[Collected data]
• • • • • • •

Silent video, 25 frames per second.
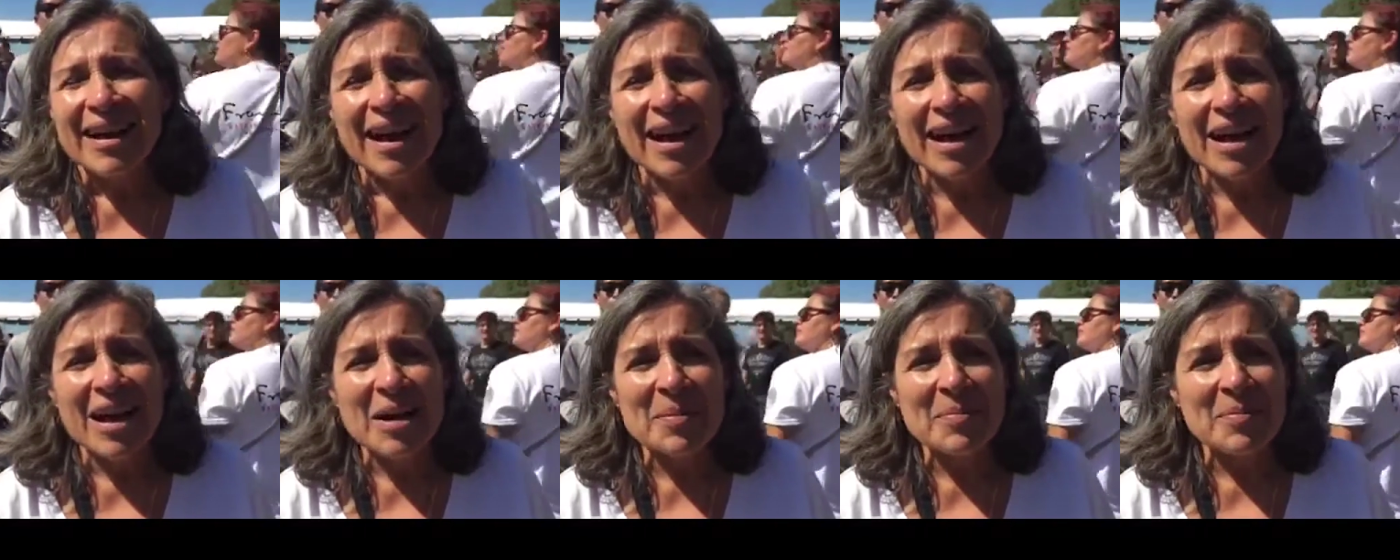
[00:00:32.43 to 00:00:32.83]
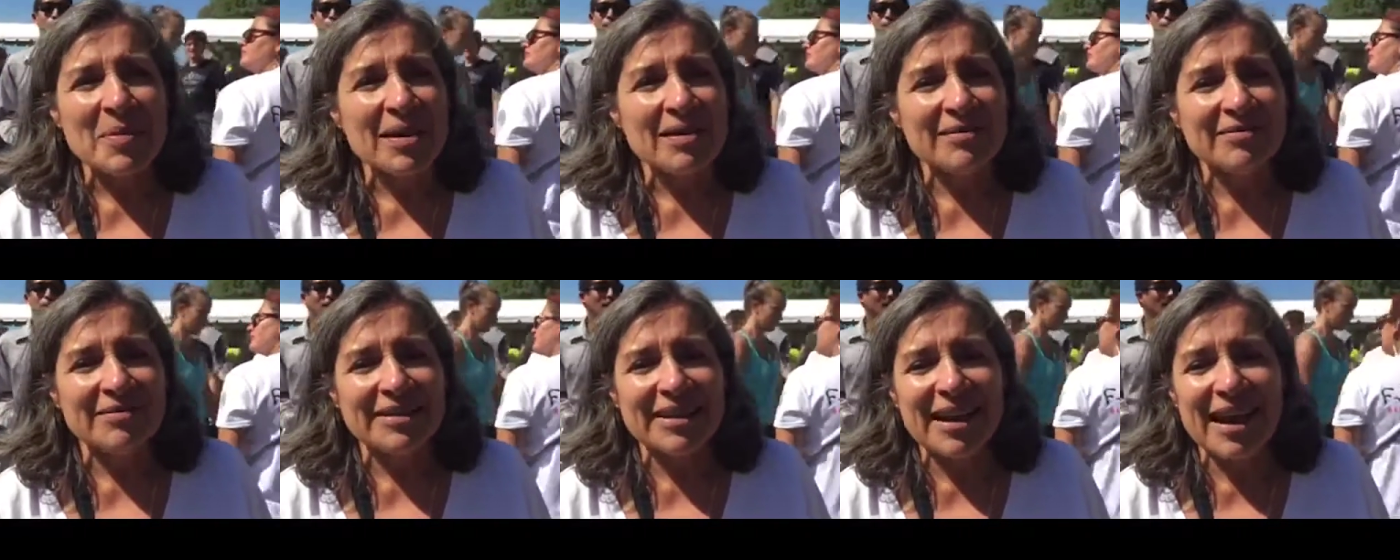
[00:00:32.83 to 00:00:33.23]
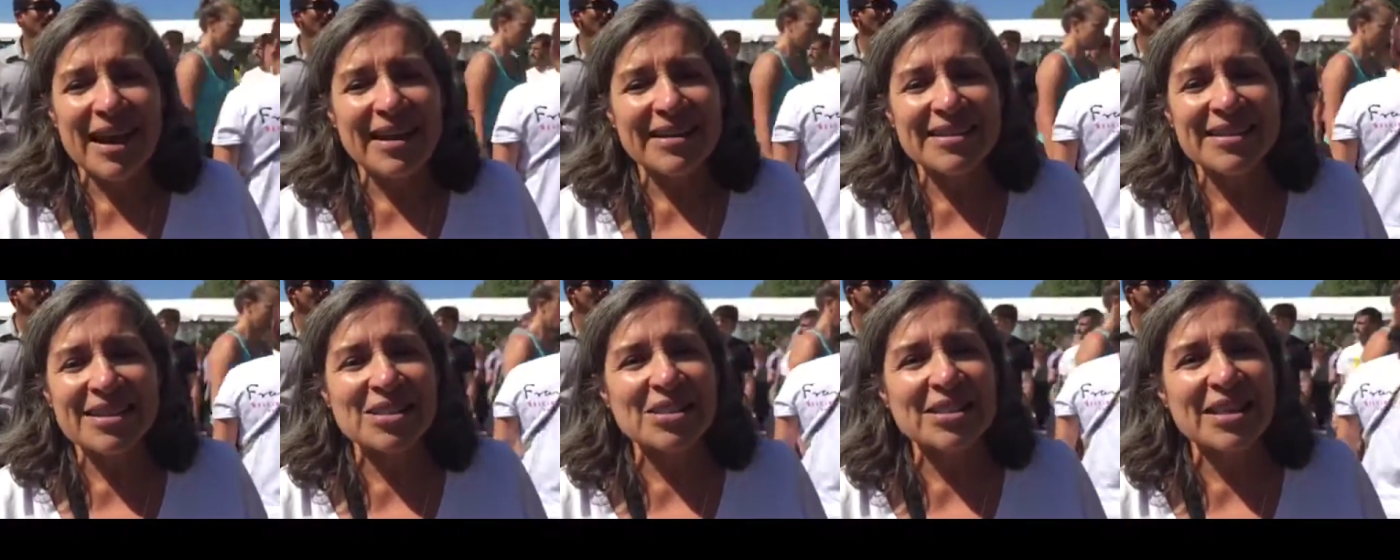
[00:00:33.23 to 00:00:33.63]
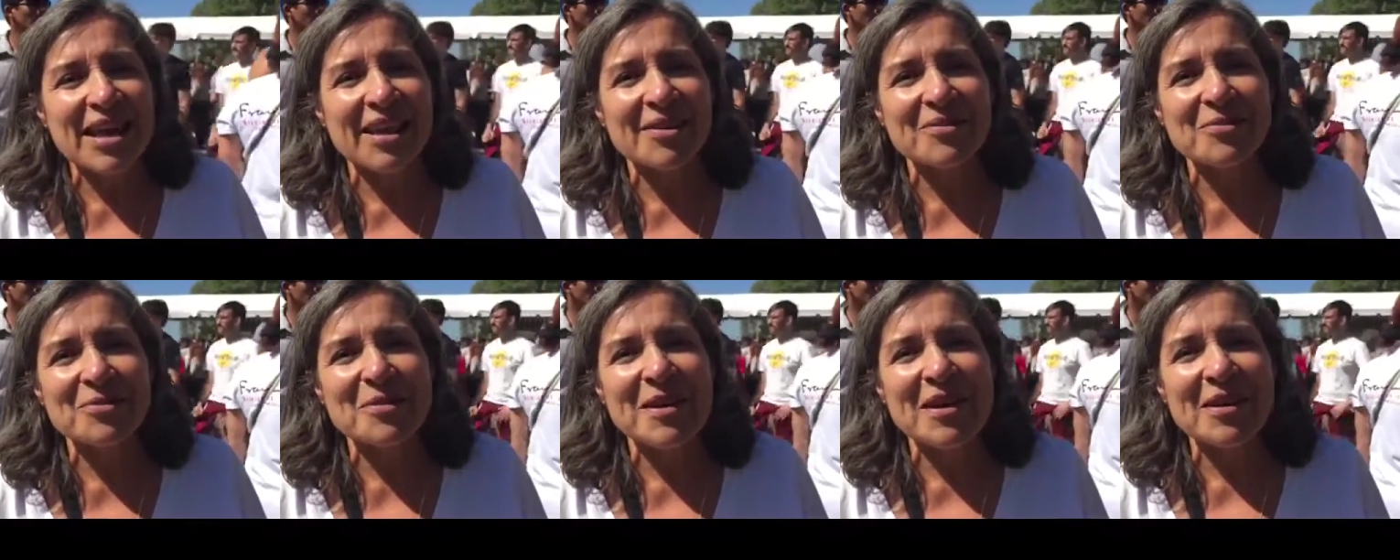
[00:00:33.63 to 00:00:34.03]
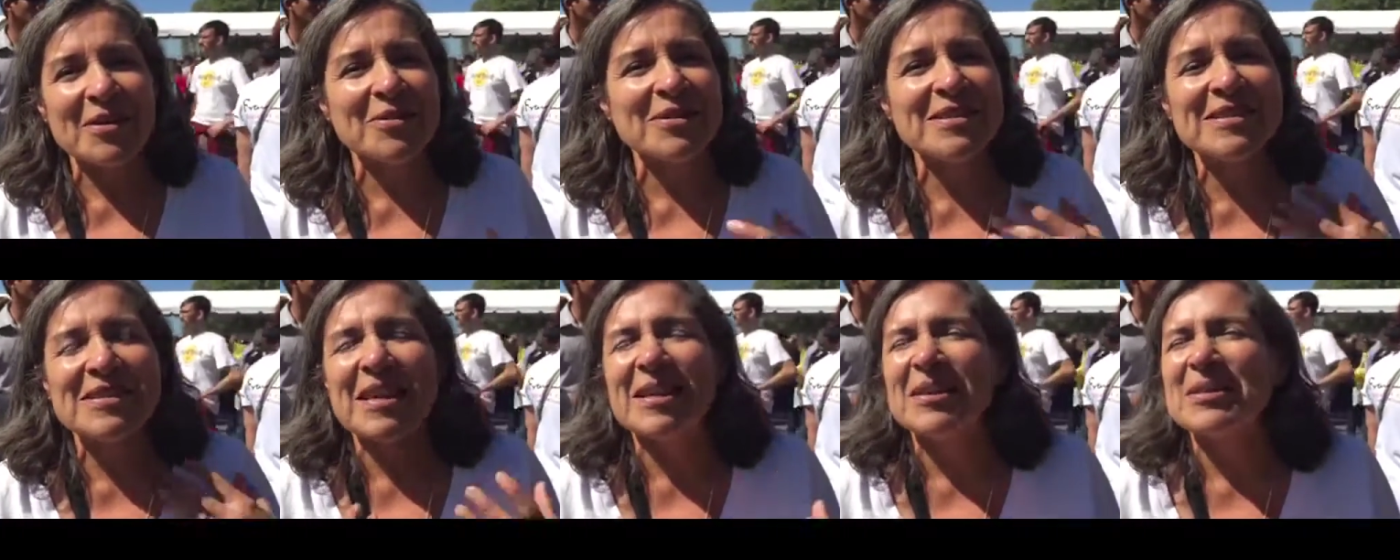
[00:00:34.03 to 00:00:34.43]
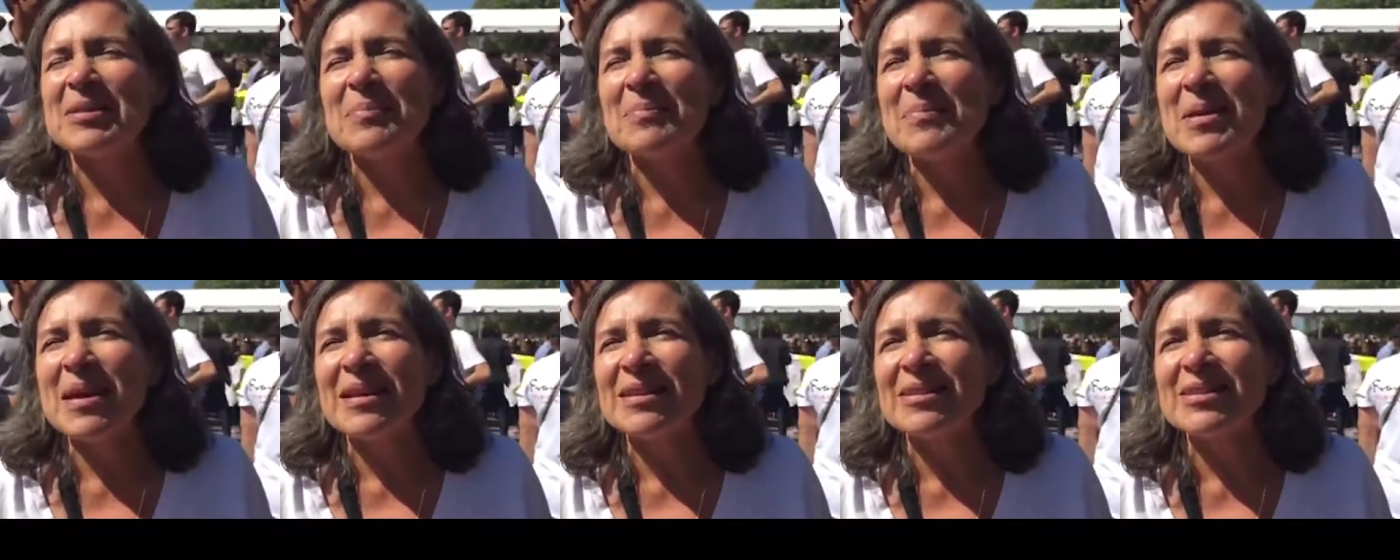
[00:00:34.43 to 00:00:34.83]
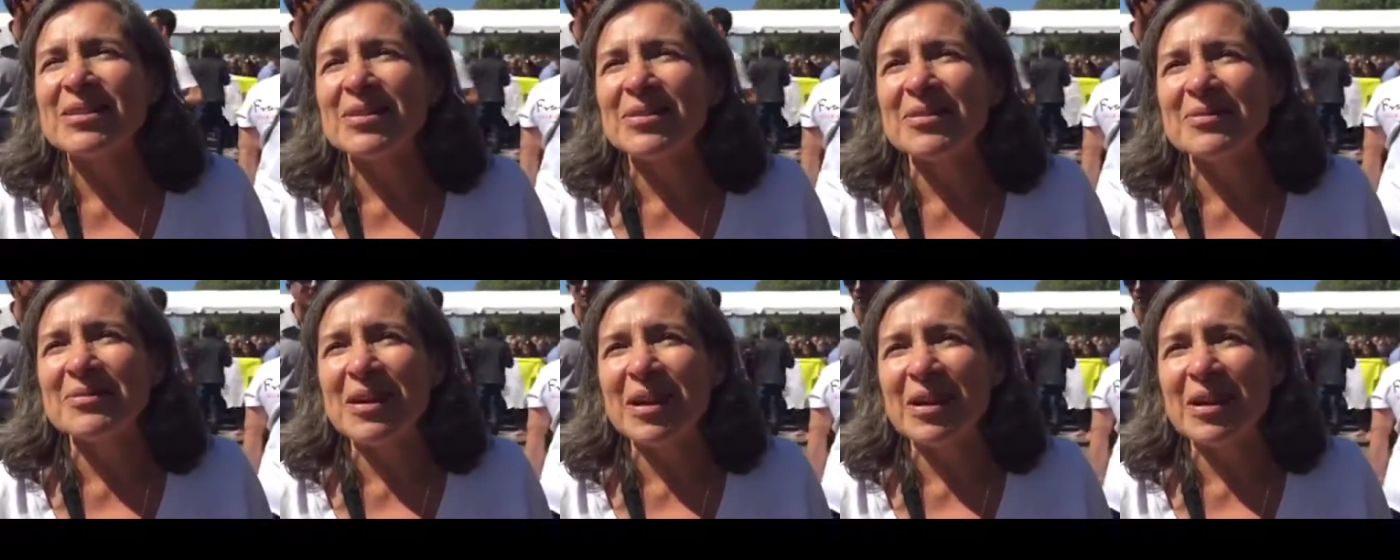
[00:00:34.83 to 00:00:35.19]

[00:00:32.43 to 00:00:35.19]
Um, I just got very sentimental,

• • • • • • •

§ **INSTRUCTIONS TO FOLLOW**: Reproduce only the lines from the line with "[00:00:34.43 to 00:00:34.83]" to the end of the entries. Keep both ends, copy them exactly, and omit every picture.

§ **RESPONSE TO THE EXERCISE**:
[00:00:34.43 to 00:00:34.83]
[00:00:34.83 to 00:00:35.19]

[00:00:32.43 to 00:00:35.19]
Um, I just got very sentimental,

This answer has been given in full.